TASK DETAILS
In your copy of the records, include every word exactly and no pictures.

(Collected data)
- - - - - - -

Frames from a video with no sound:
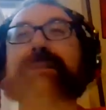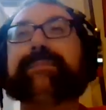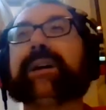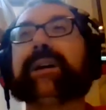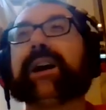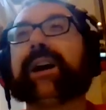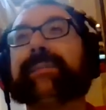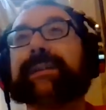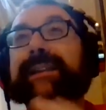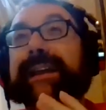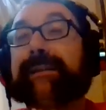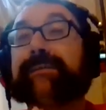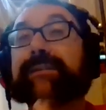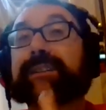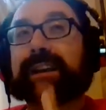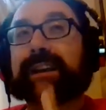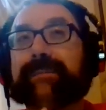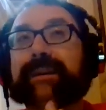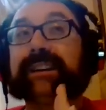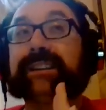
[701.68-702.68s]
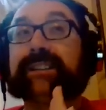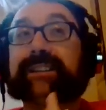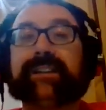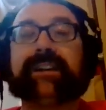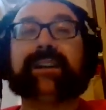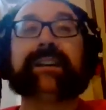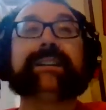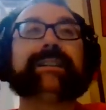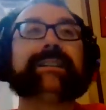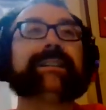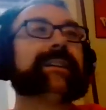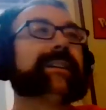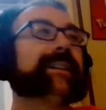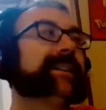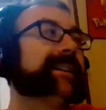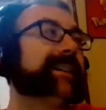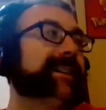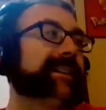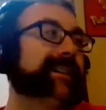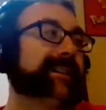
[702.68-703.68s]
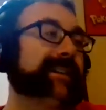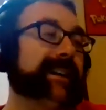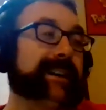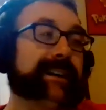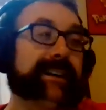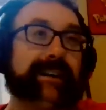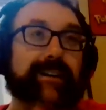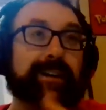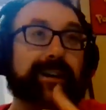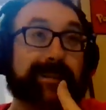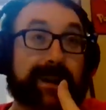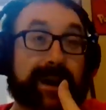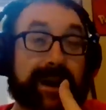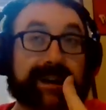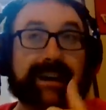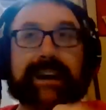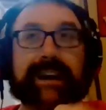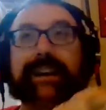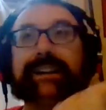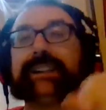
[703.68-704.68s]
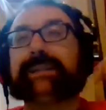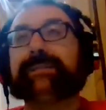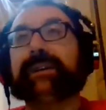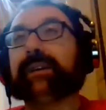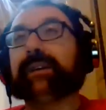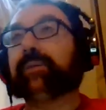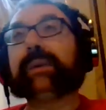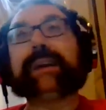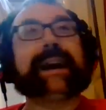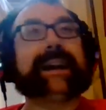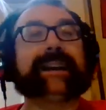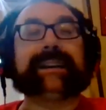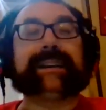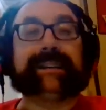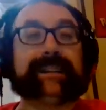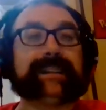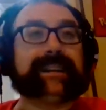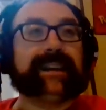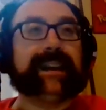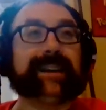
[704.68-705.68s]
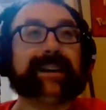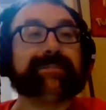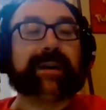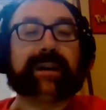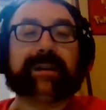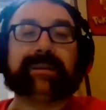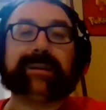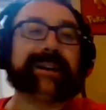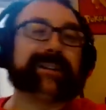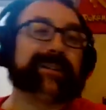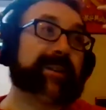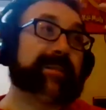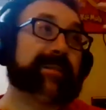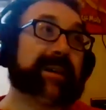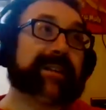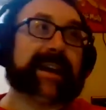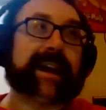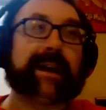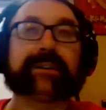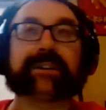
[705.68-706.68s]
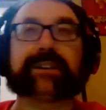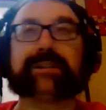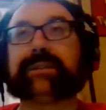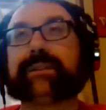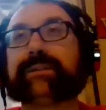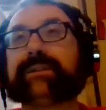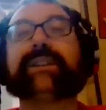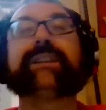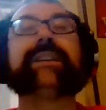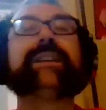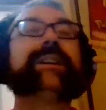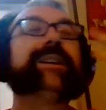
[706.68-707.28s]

with the mom, but that was like my son. Like, I know at my age, I'd be like, we got to get this kid in. Well, I don't know about now with Corona.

- - - - - - -

FINISHED EXERCISE
Frames from a video with no sound:
[701.68-702.68s]
[702.68-703.68s]
[703.68-704.68s]
[704.68-705.68s]
[705.68-706.68s]
[706.68-707.28s]

with the mom, but that was like my son. Like, I know at my age, I'd be like, we got to get this kid in. Well, I don't know about now with Corona.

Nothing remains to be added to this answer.